Утром некоторого дня и некоторого числа в клинику губернского города, как всегда, вошли двое в солдатских ботинках и обмотках. Один в шинели, другой в потертом ватном пальто; один в красноармейском шлеме, другой в кепке, более похожей на чепец; один в пенсне, другой в очках. Оба дымили махоркой; один трубкой, другой «козьей ножкой». У обоих лица заросли клочковатыми колючими волосами. Один был рыжий, с проседью, другой — черный.
У одного из них — черного в очках — к груди был прижат большой сверток, похожий на ящик. Едва они открыли дверь, как швейцар, по обычаю своему, поклонился им низко, снимая картуз и показывая высокое лысое темя. Странные субъекты в ответ, по своему обыкновению, что-то «хмыкнули» швейцару и прошли во второй этаж.
— Что это за фигуры? — спросил швейцара посыльный, сидевший в ожидании расписки на конверте.
— Профессора, — ответил швейцар.
— Занимаются, видно, здесь?
— Да. Вшу ищут.
— Как вшу??
— Да так, вшу.
— Чего же ее искать-то: снял рубаху, поглядел да и к ногтю.
— Это кто без образования, тот этак рассуждает. А они ищут настоящую вшу.
— Какая же она, настоящая?
— А которая тиф заводит.
— Да от них, слышь, от всех тиф бывает, даже от клопов и блох.
— Опять же, любезный, твое рассуждение неученое.
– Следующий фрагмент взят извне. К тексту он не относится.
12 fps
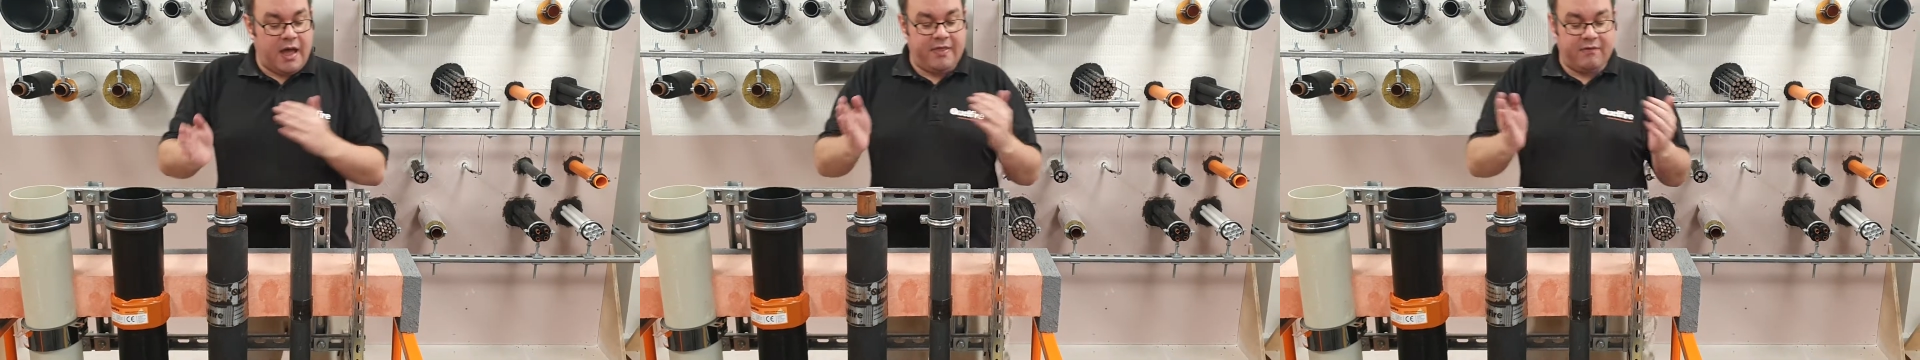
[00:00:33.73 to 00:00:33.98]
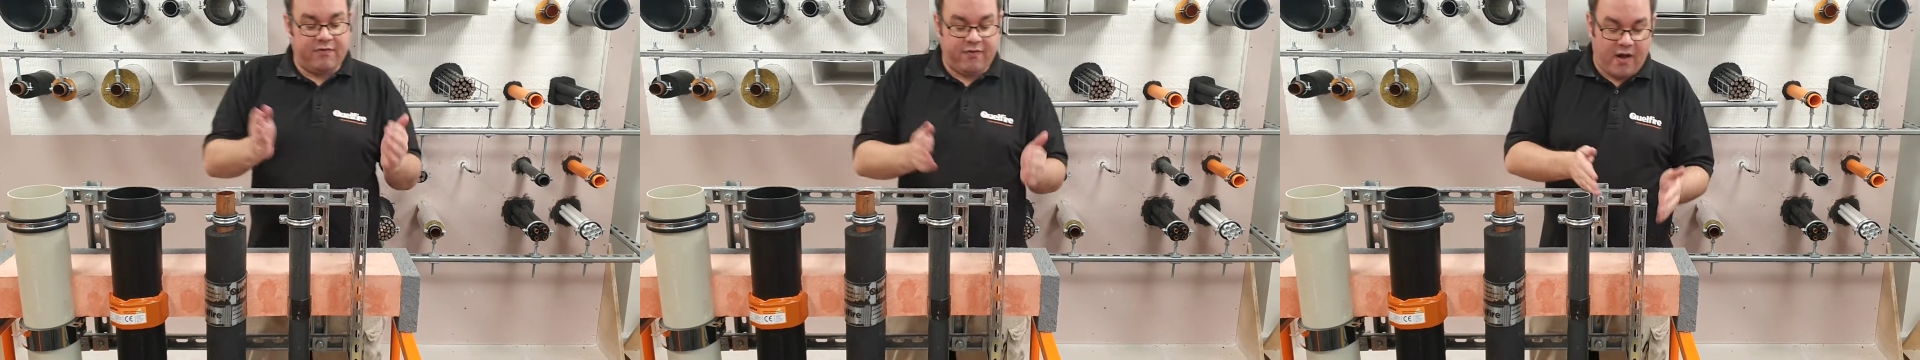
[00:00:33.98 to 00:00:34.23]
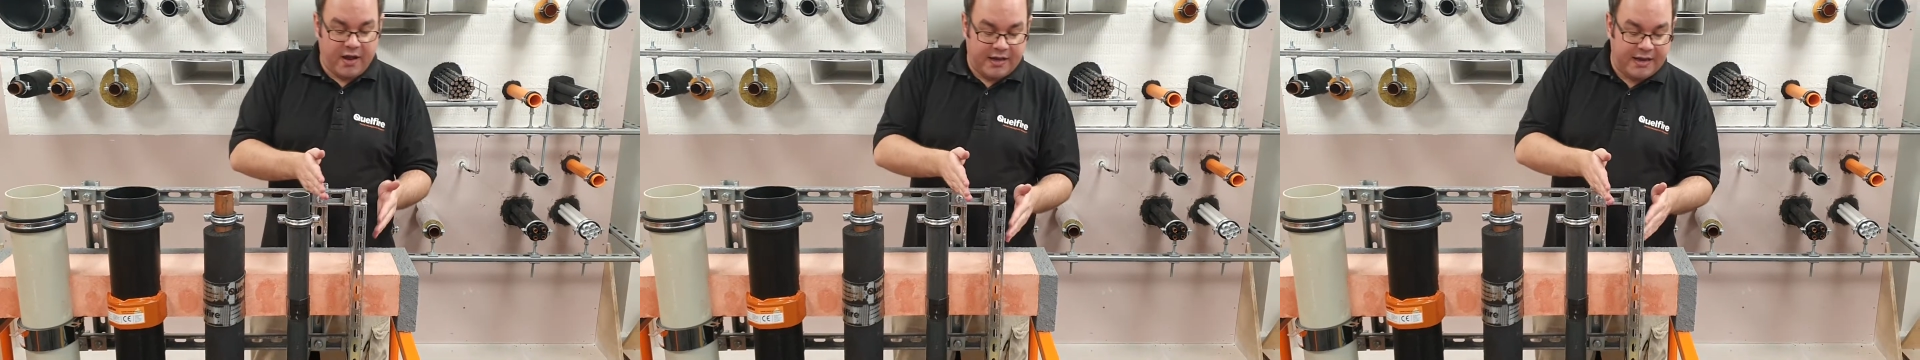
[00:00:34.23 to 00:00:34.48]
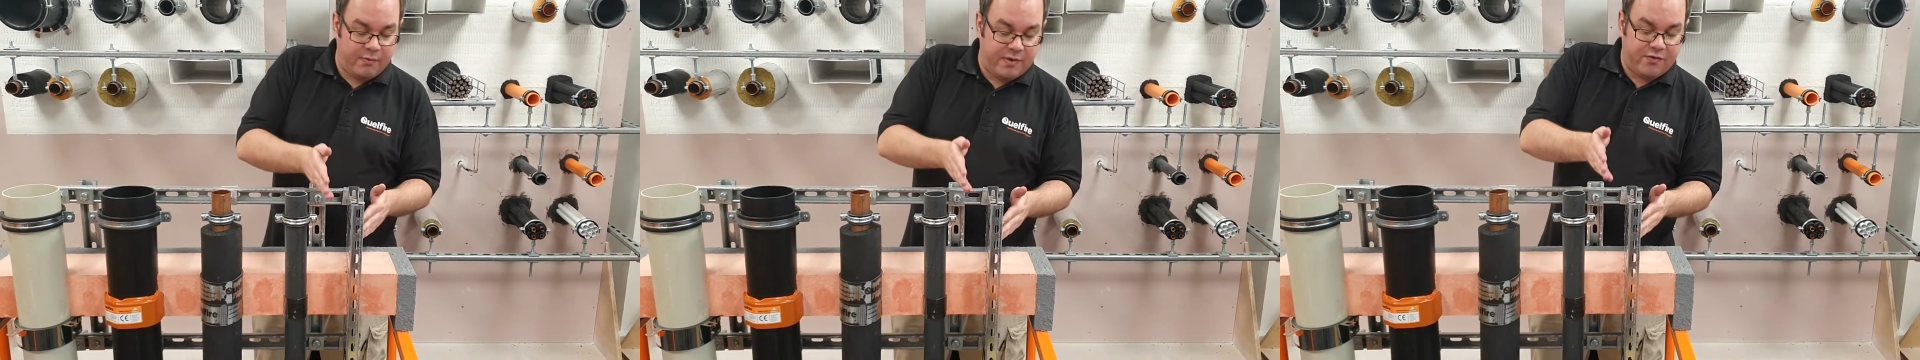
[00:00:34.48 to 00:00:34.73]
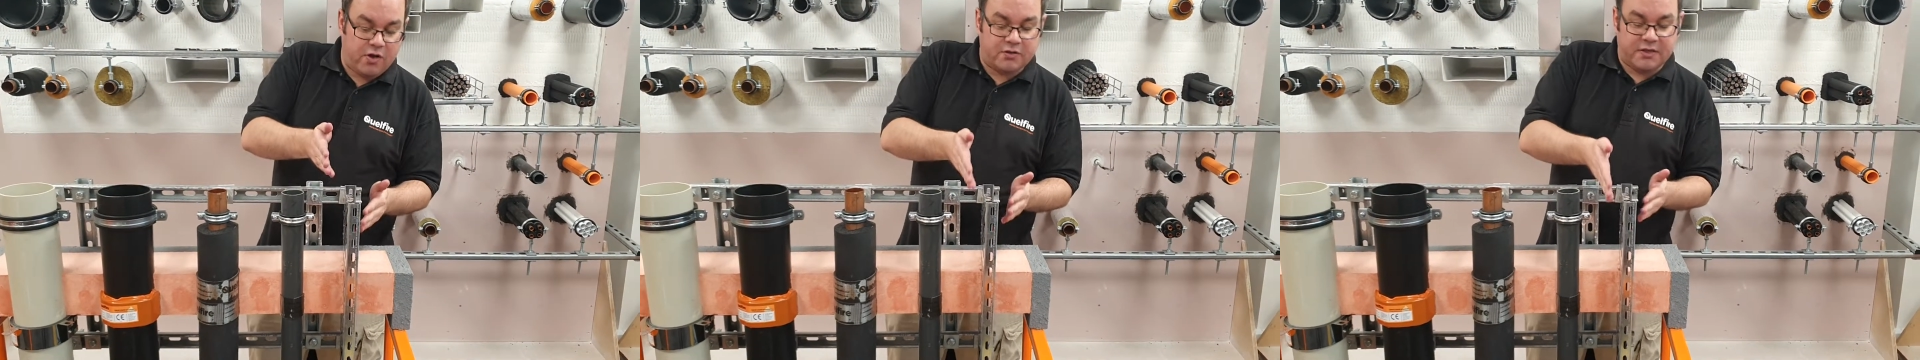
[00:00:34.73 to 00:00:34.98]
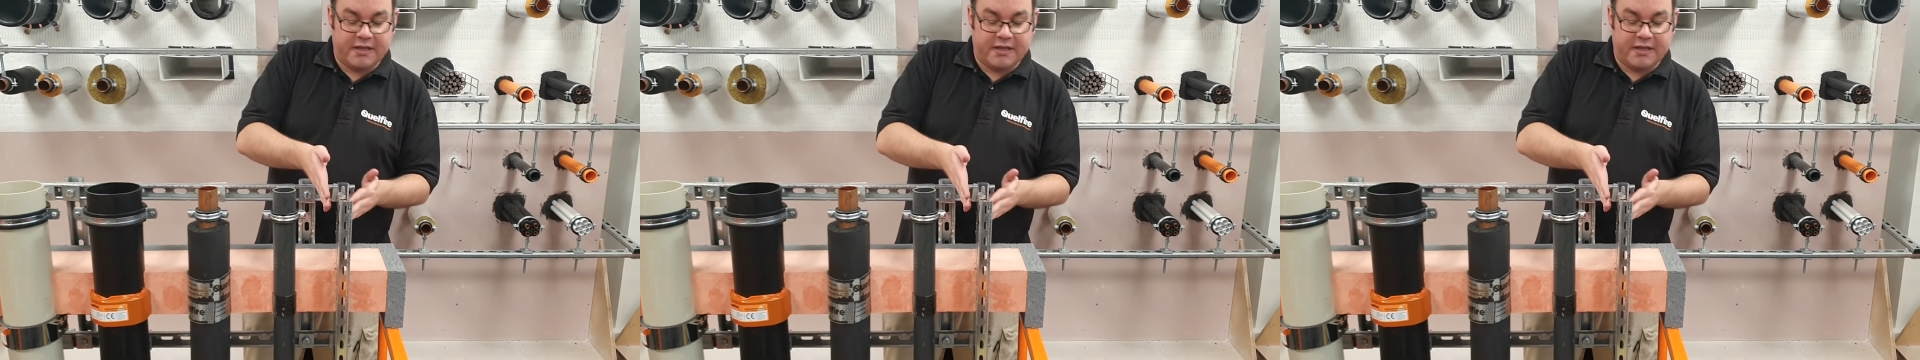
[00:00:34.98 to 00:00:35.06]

And then finally, we've got a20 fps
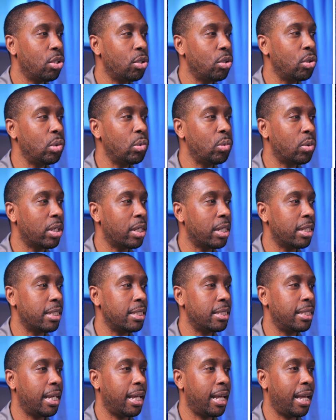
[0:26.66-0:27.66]
Who
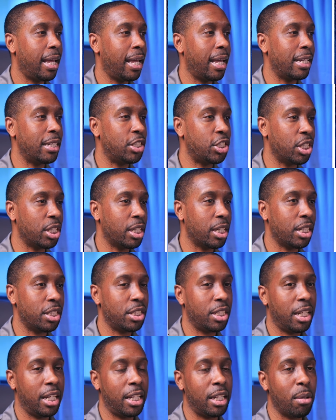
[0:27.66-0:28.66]
was a
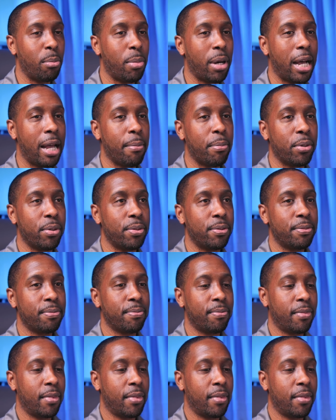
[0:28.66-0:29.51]
judge in the Bible?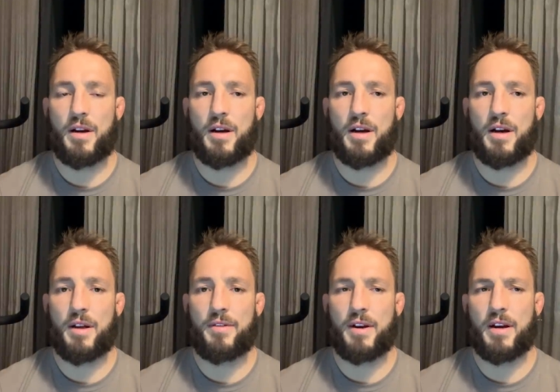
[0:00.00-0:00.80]
uh, I
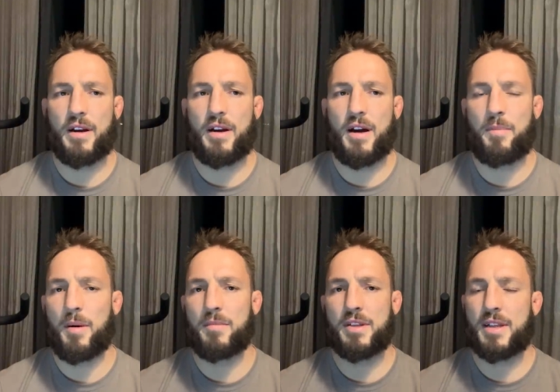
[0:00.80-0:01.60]
think I
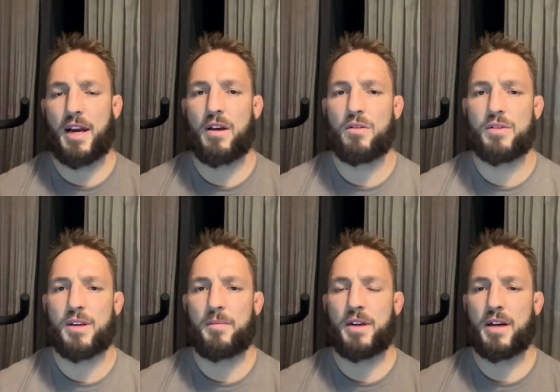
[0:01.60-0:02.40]
bumped the scale or
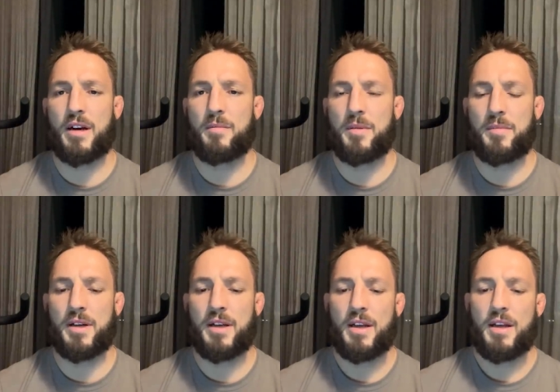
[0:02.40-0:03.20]
something. I can't
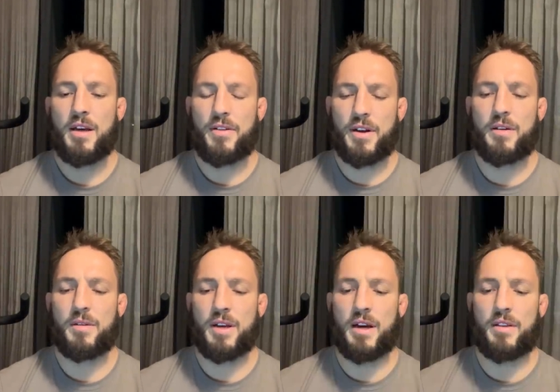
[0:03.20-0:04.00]
remember. I think
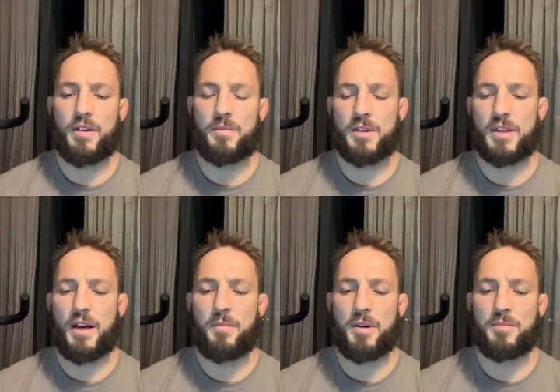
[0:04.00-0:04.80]
it, yeah, I'm gonna say
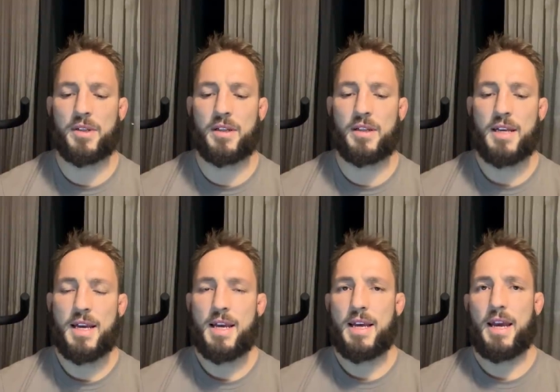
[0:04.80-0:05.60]
I bumped it,
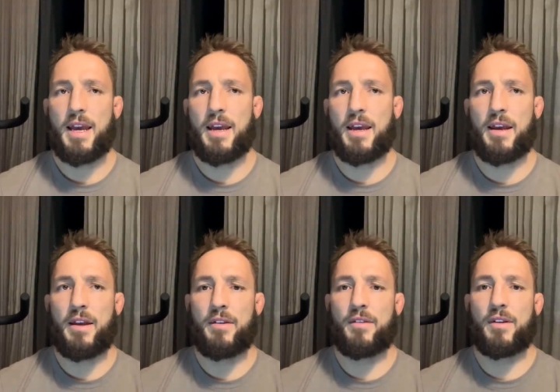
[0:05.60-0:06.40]

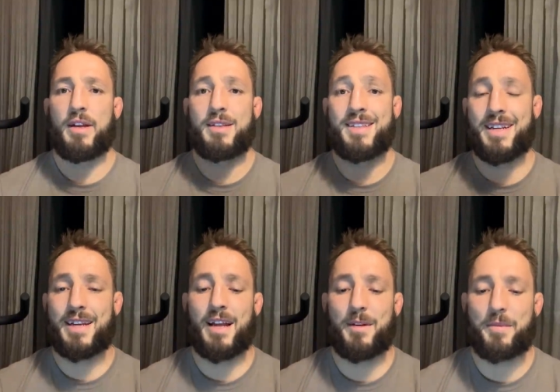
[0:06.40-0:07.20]
and it
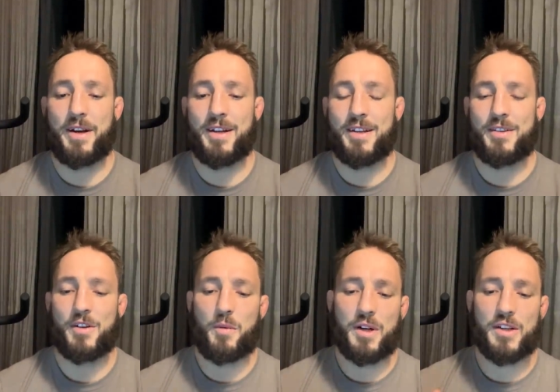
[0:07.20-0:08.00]
decalibrated. And
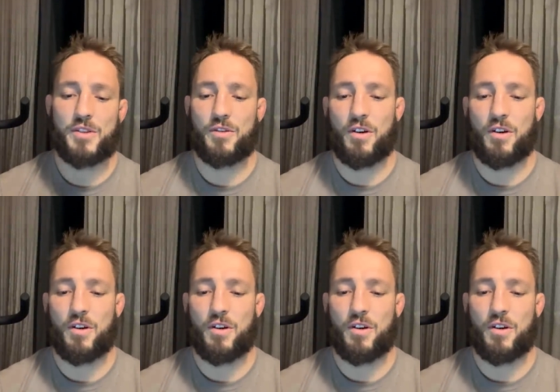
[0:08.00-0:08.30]
so when I stood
Потому что есть такая вша, которая саму вшу кусает и дает ей тиф, и та уже потом насаждает его нам. А потому такая вша и называется микроба.
— Та-ак, — протянул посыльный, почесывая поясницу, — важно! — Потом, подумавши, добавил: — Экая оказия! А неужто ж можно найтить эту настоящую вшу, никробу??
— А кабы нельзя, не бились бы они. Почитай, все ночи не спят.
Профессор и доктор каждый день запирались в комнате и, не раздеваясь, так как в клинике не отапливалось, работали. Изредка слышалось только легкое покашливание, звуки стеклышек, выдвигание и задвигание шкафов и тихое шипение чего-то кипящего: так иные дни они сидели с утра и до утра. На них в клинике мало кто обращал внимание. Уборщицы же определенно были недовольны исследователями: напакостят, а ты убирай — сетовали они. И только стоявший у входных дверей швейцар был проникнут глубочайшим уважением к ученым. Иногда, сжалившись над ними, он приносил им свой стакан чаю, но они никогда не брали, даже дверей своих не открывали и на все стуки швейцара махали ему через стекло разнообразно руками и кричали в щелку: «Некогда, после, не мешайте». Этот же швейцар, узнав однажды, что профессор и доктор ни на каком пайке не состоят, взял было на себя заботы выхлопотать им пайки. Ходил в канцелярию клиники, в наробраз, в участок милиции, в комитет служащих, — но ничего не удавалось: исследователи отказывались писать заявления, ни на каких документах не расписывались. А когда он внушал им всю важность пайков, они смотрели на него и друг на друга бессмысленными своими стеклами, что-то «хмыкали», за что-то благодарили его и проходили мимо.